## What you have to do
In the entries below, locate the line with "[7.61-8.70s]", then give again that line and all lines after it, exactly, with pictures omitted.

## Source records

========================================

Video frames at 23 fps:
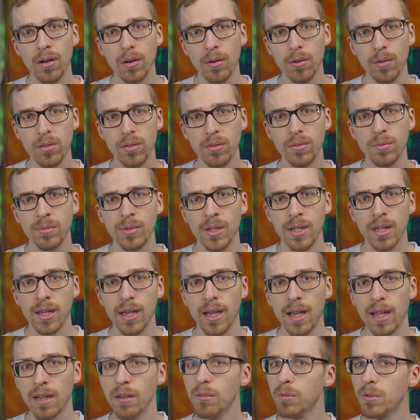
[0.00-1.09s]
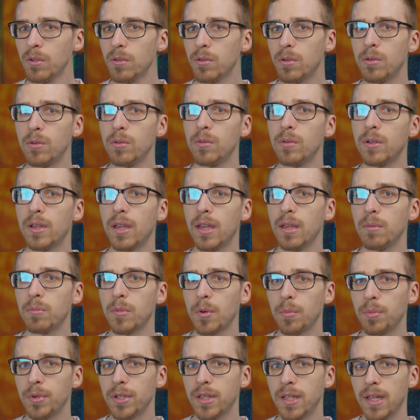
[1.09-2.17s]
Also, I don't know who came
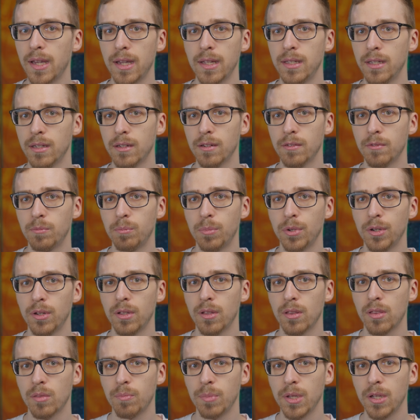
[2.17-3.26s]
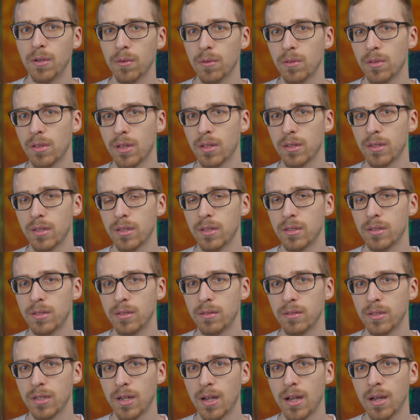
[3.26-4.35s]
up with the idea of putting speakers at the
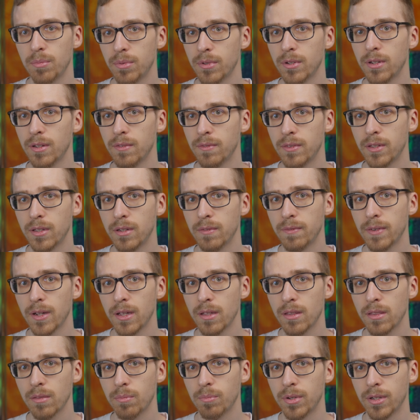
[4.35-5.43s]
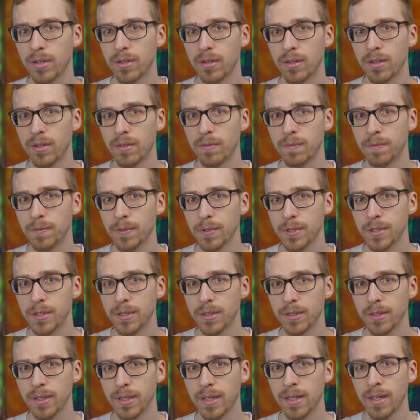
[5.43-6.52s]
top of the device, but
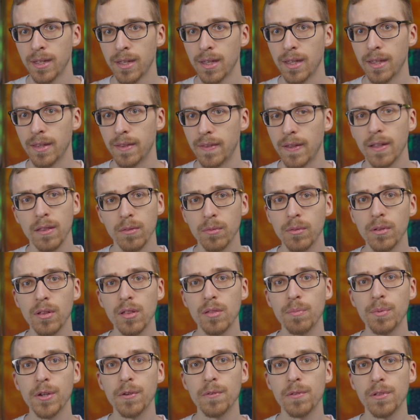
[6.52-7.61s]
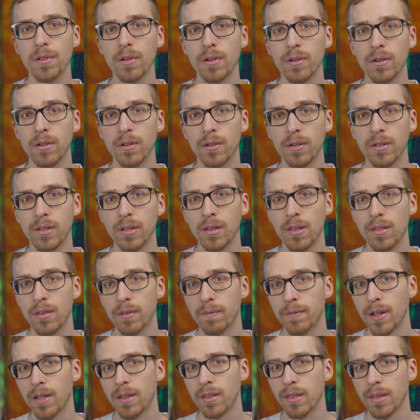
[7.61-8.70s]
unfortunately, that's where the speakers are on this
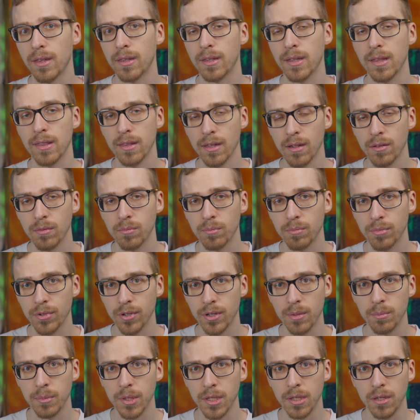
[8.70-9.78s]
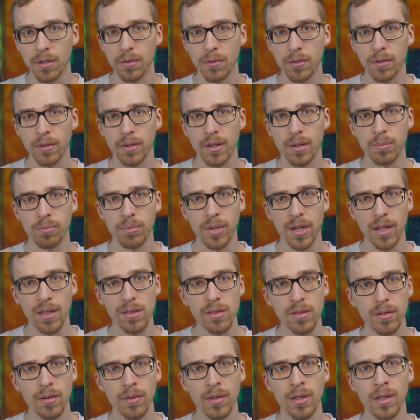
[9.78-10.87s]
device, and they sound pretty mediocre at
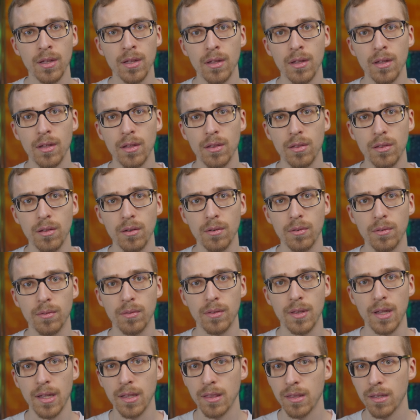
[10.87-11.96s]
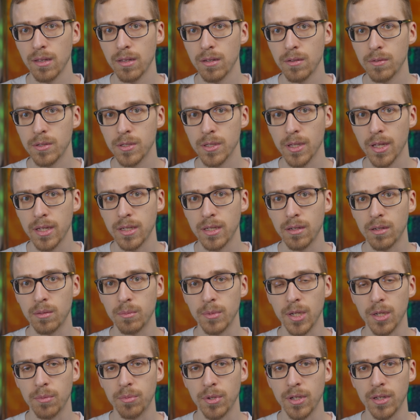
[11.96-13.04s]
best. So that's a huge letdown in
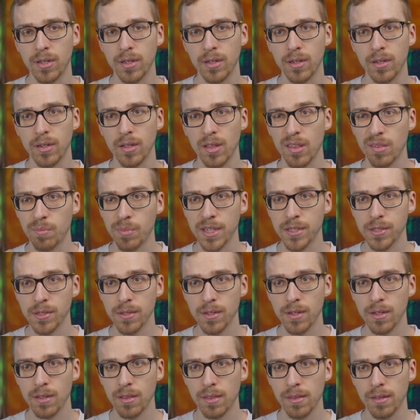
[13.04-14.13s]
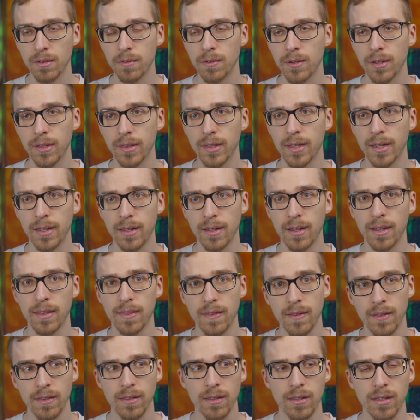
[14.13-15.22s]
my opinion, especially considering that I
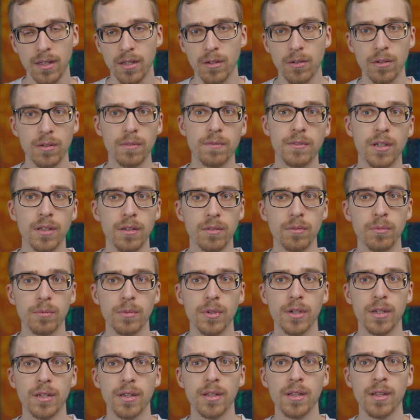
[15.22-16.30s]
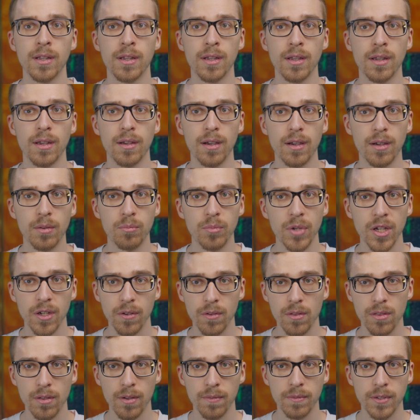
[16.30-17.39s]
think that they could have done what
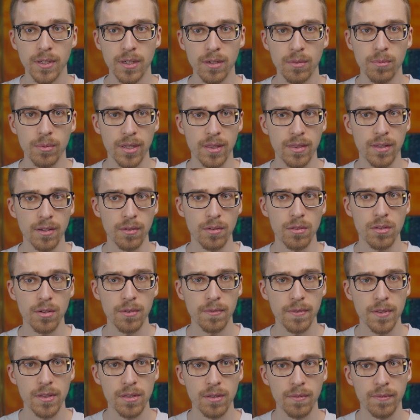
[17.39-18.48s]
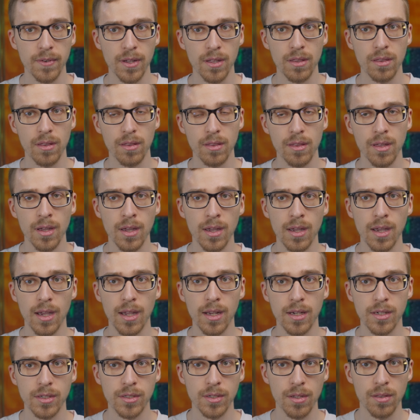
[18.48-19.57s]
Microsoft did with their Surface devices
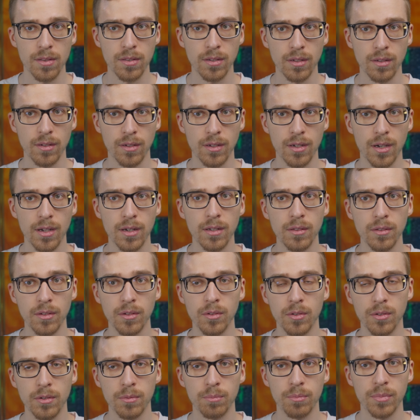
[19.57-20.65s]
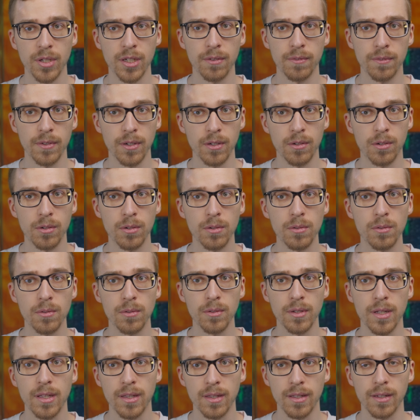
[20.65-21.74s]
and just cut a little bit of a hole
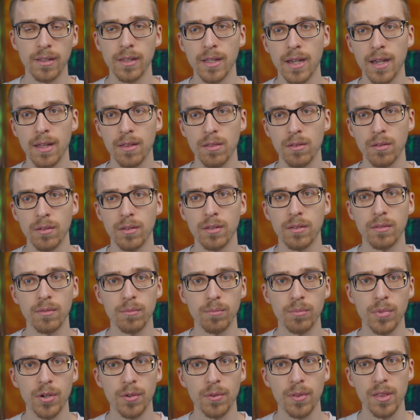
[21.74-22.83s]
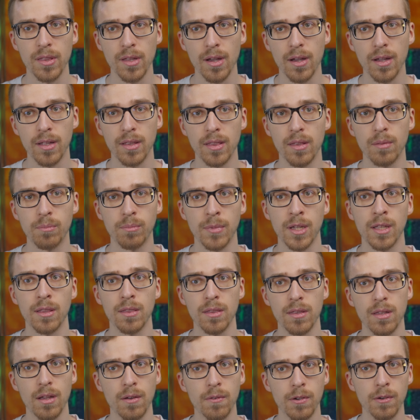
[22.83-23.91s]
in the glass on both sides and made
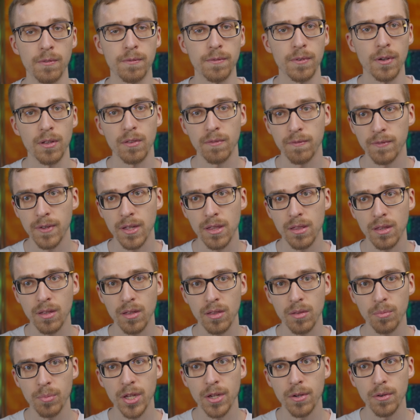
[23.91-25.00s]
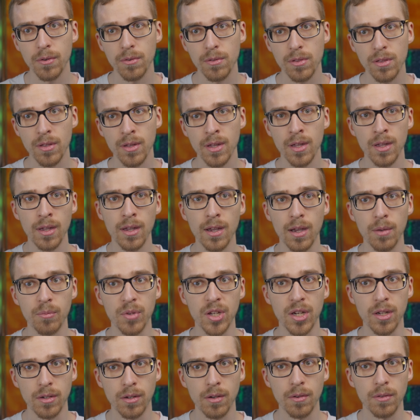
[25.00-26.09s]
stereo front-facing speakers. I mean,
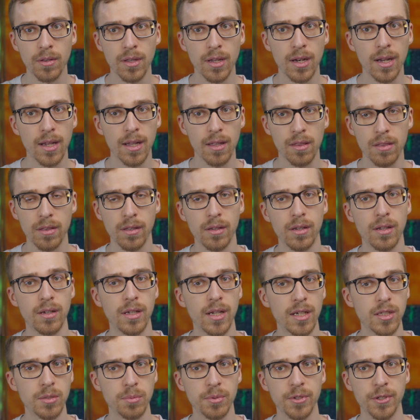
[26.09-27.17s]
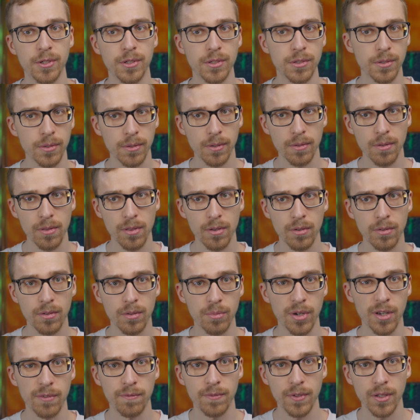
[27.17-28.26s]
I know that it has the detachable controllers and all,
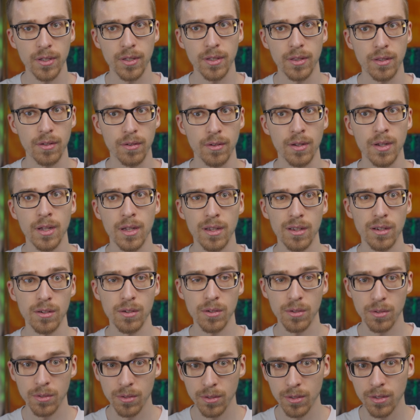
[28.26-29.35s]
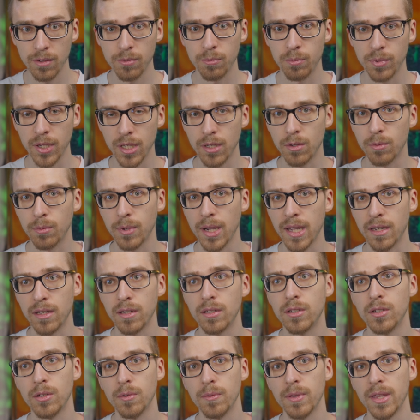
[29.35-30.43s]
but I feel like there could have been a way to
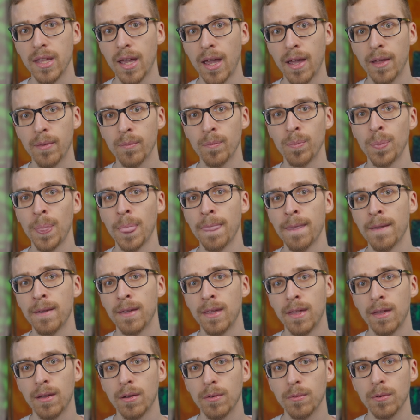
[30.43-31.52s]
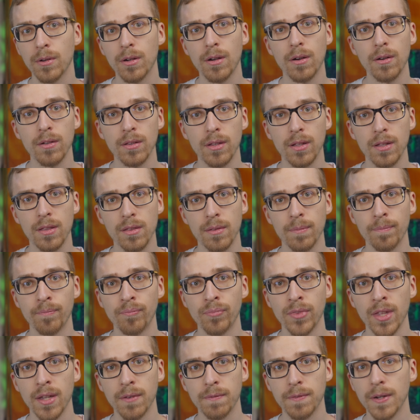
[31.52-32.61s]
do that. Regardless,
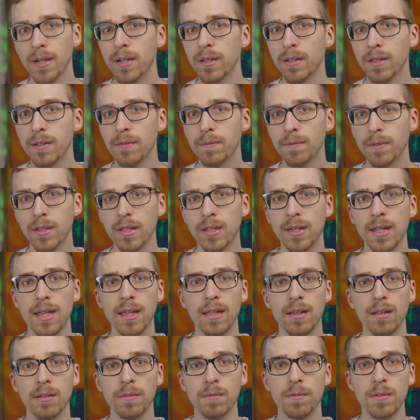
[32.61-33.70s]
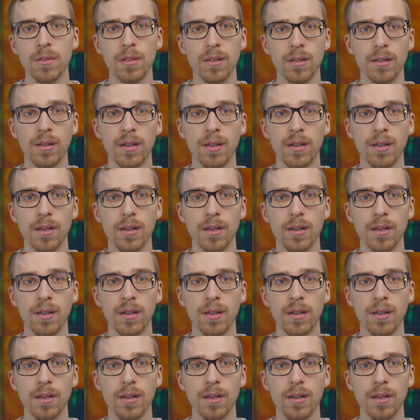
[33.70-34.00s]
finally, for the negatives,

========================================

## Response area
[7.61-8.70s]
unfortunately, that's where the speakers are on this
[8.70-9.78s]
[9.78-10.87s]
device, and they sound pretty mediocre at
[10.87-11.96s]
[11.96-13.04s]
best. So that's a huge letdown in
[13.04-14.13s]
[14.13-15.22s]
my opinion, especially considering that I
[15.22-16.30s]
[16.30-17.39s]
think that they could have done what
[17.39-18.48s]
[18.48-19.57s]
Microsoft did with their Surface devices
[19.57-20.65s]
[20.65-21.74s]
and just cut a little bit of a hole
[21.74-22.83s]
[22.83-23.91s]
in the glass on both sides and made
[23.91-25.00s]
[25.00-26.09s]
stereo front-facing speakers. I mean,
[26.09-27.17s]
[27.17-28.26s]
I know that it has the detachable controllers and all,
[28.26-29.35s]
[29.35-30.43s]
but I feel like there could have been a way to
[30.43-31.52s]
[31.52-32.61s]
do that. Regardless,
[32.61-33.70s]
[33.70-34.00s]
finally, for the negatives,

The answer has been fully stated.